*GOAL OF THE EXERCISE*
Set down all of the entries below exactly, and omit the pictures.

Collected data entries
——————————

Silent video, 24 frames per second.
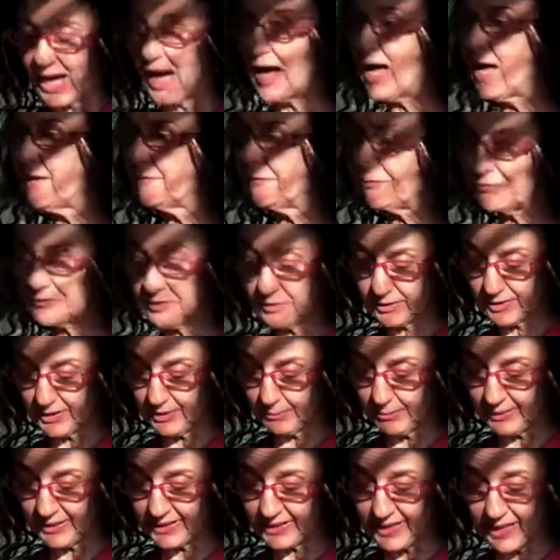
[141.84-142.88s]
After
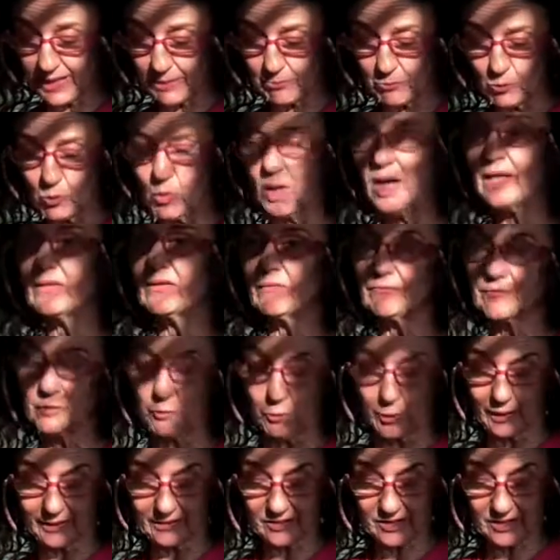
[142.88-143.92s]
he became one of the
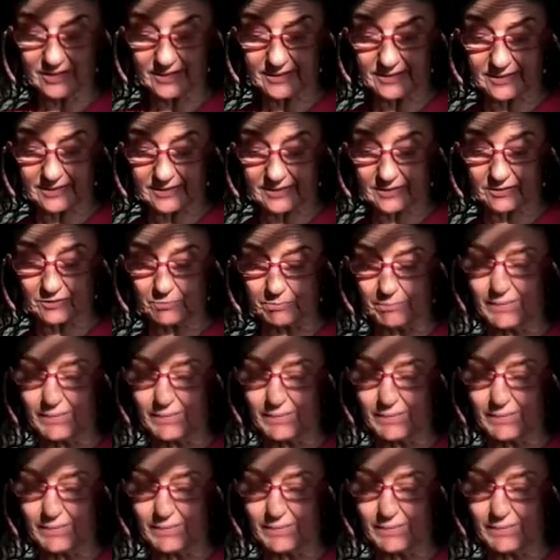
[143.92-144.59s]
richest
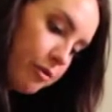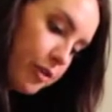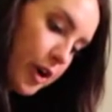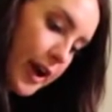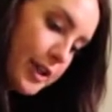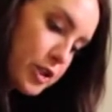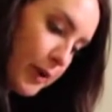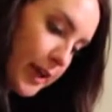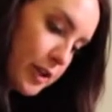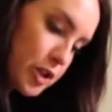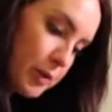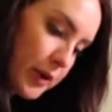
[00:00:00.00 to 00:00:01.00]
For age
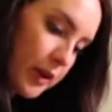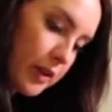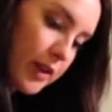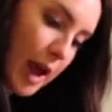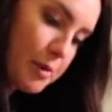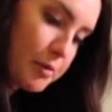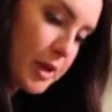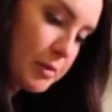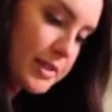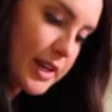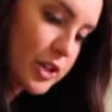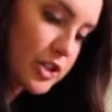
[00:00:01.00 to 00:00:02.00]
management,
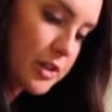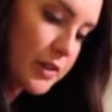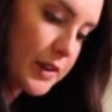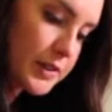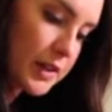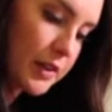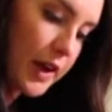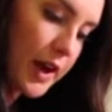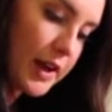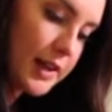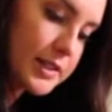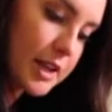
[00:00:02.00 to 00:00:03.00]
hyperpigmentation, and things like
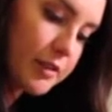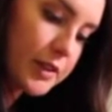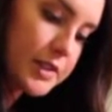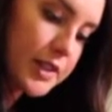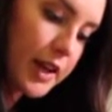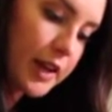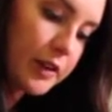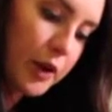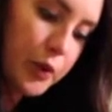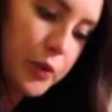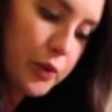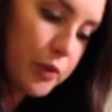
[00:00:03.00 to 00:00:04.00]
that, I definitely say
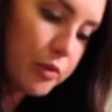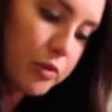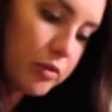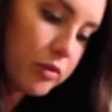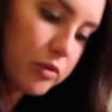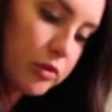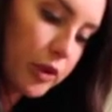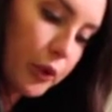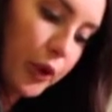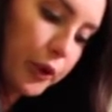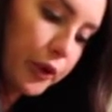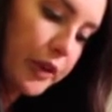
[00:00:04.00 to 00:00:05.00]
no
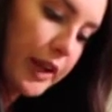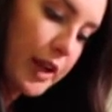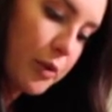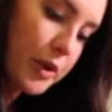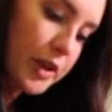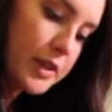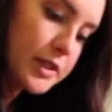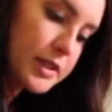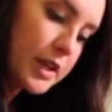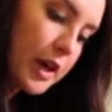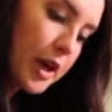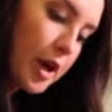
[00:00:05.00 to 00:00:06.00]
longer than 8 weeks.
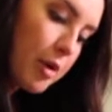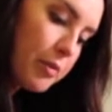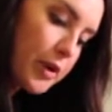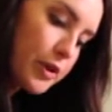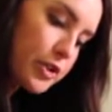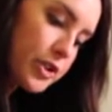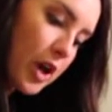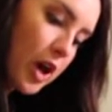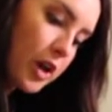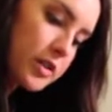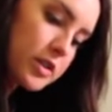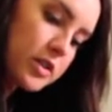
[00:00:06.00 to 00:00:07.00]
But there's not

——————————

*FINISHED TASK*
Silent video, 24 frames per second.
[141.84-142.88s]
After
[142.88-143.92s]
he became one of the
[143.92-144.59s]
richest
[00:00:00.00 to 00:00:01.00]
For age
[00:00:01.00 to 00:00:02.00]
management,
[00:00:02.00 to 00:00:03.00]
hyperpigmentation, and things like
[00:00:03.00 to 00:00:04.00]
that, I definitely say
[00:00:04.00 to 00:00:05.00]
no
[00:00:05.00 to 00:00:06.00]
longer than 8 weeks.
[00:00:06.00 to 00:00:07.00]
But there's not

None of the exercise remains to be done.